Deidre Hall (born October 31, 1947) is an American actress and model. She is best known for her portrayal of Marlena Evans on the NBC/Peacock daytime drama Days of Our Lives, whom she has played for 50 years.

Hall has won many awards for her portrayal of Marlena, including two Best Actress Soapy Awards in 1982 and 1983. Hall has won three Soap Opera Digest Awards for Outstanding Lead Actress in 1984, 1985, and 1995.
 Hall was the first recipient of the Outstanding Contribution by an Actress/Actor Award in 1986; in addition to receiving a shared award with Drake Hogestyn in 2005 for Favourite Couple: John and Marlena.
Hall has also been nominated for a Daytime Emmy three times.

==Early years==
The third of five children born to John and Jeanie Hall, Deidre and her twin sister, Andrea, were born on October 31, 1947, in Milwaukee, Wisconsin, and raised in Lake Worth, Florida. She studied psychology before moving into acting.

==Career==
Along with her sister, Andrea, Hall appeared in press materials for the 1952 Hudson Twin-H-Power engine. In her late teens, Hall traveled to Los Angeles for the summer – while attending Palm Beach Junior College – and there she landed some modeling jobs and commercials through an agent. Quickly, she began appearing in television shows, thinking it was temporary until getting a serious career as a psychologist. In a later interview, she recalled that one day, she realized that acting was her serious career.

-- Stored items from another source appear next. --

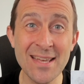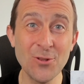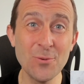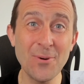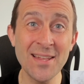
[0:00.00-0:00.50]
in the
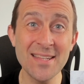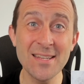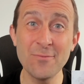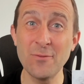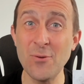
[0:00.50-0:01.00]
loop on that
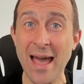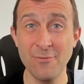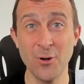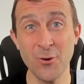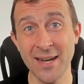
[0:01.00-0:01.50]
stuff, if you
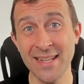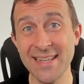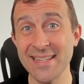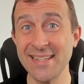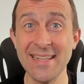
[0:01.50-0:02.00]
haven't already,
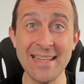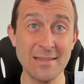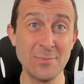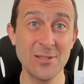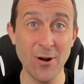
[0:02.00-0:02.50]
is to hit that
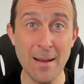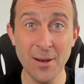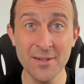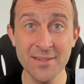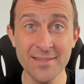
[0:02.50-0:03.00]
subscribe
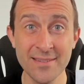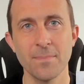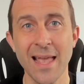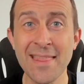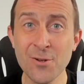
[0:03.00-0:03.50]
button,
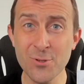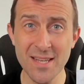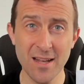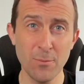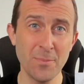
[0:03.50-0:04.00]
and then you'll see
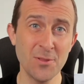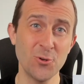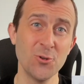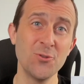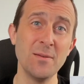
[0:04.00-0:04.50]
it come up in
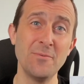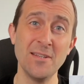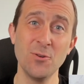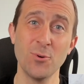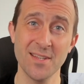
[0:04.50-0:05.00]
your YouTube
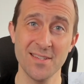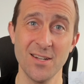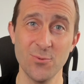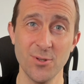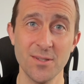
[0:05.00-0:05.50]
feed once I
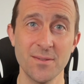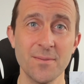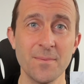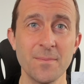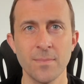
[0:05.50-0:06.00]
schedule it.
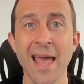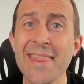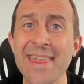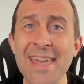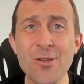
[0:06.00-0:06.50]

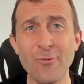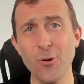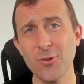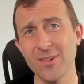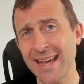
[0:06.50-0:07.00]
Thank you for
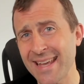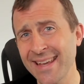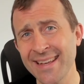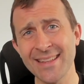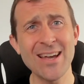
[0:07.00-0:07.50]
all the
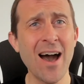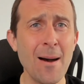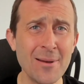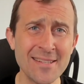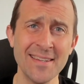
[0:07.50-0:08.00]
liking and the
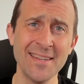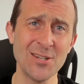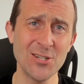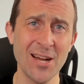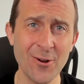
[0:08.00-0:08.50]
commenting and the
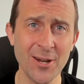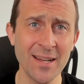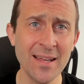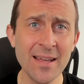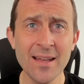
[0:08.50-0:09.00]

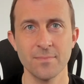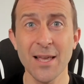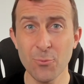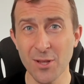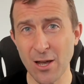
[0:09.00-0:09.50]
sharing.
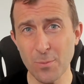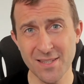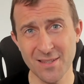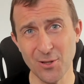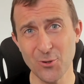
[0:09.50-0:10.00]
It really helps
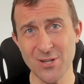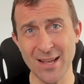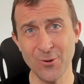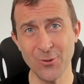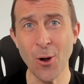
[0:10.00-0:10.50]
this little
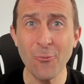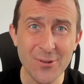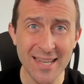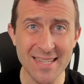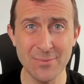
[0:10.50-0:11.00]
channel and hopefully
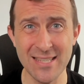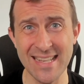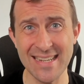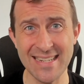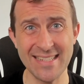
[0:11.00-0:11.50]
get some of these
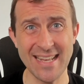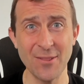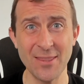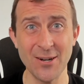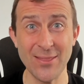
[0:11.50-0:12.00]
ideas
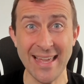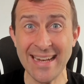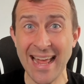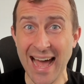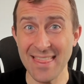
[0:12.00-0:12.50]
out there that
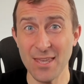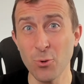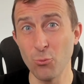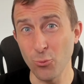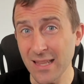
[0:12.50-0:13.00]
I think
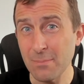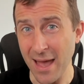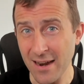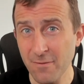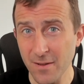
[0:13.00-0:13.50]
would really
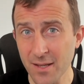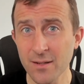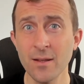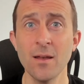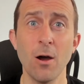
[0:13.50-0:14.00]
benefit
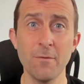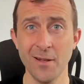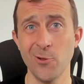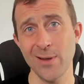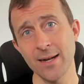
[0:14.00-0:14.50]
our
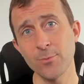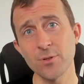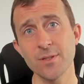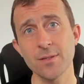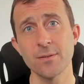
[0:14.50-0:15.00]
fellow
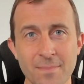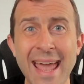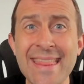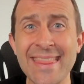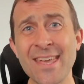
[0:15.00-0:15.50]
animals.
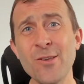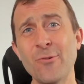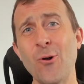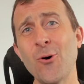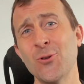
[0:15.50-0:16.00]
And thank you
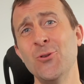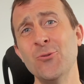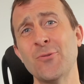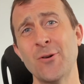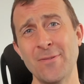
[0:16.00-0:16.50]
for all you do
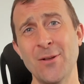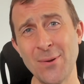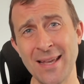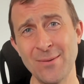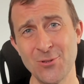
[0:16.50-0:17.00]
for our fellow
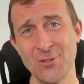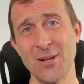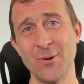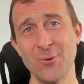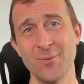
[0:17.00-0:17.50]
animals in
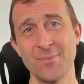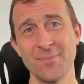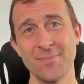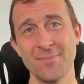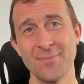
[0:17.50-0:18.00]
general.
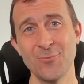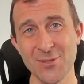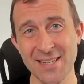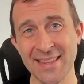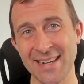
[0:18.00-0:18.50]
We'll
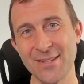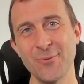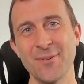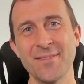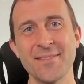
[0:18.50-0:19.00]
see you in the next
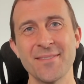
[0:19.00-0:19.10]
one.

In the late 1960s Hall posed topless for various men's magazines, under the names Glenda Cole and Heidi Dorrington.

In 1976, she portrayed the superheroine Electra Woman in Electra Woman and Dyna Girl, a Sid and Marty Krofft live action children's show that aired on Saturday mornings.

Hall appeared on a number of shows, including Emergency! (as Nurse Sally Lewis in the first two seasons), and The Young and the Restless (as Barbara Anderson), before joining Days of Our Lives in 1976 as Dr. Marlena Evans. In an interview, Hall said that she thought that she would have no chance to land the role of Marlena, considering that she was unsure about a career in soap operas, as well as having to compete against established soap opera veterans for the role. Hall was cast, though, and the role skyrocketed her to fame, which was proved by fan protests when a 1979 NBC promo hinted that Hall's character would be killed off. Two separate daytime television magazines named Hall the best soap actress of 1983.

In 1986, Hall began playing Jessie Witherspoon on the family drama Our House, which ran for two seasons on NBC. Wilford Brimley, who was 13 years older than Hall, played her father-in-law in the series; Chad Allen, her son; Shannen Doherty, her older daughter. Hall initially reacted without concern on playing on two television series at a time, explaining that she filmed Our House on weekdays while taping Days of Our Lives on Saturdays. However, she left Days of Our Lives in 1987 when it became too difficult to co-ordinate her prime time and daytime schedules. Our House was cancelled in 1988, though she did not immediately return to the soap opera.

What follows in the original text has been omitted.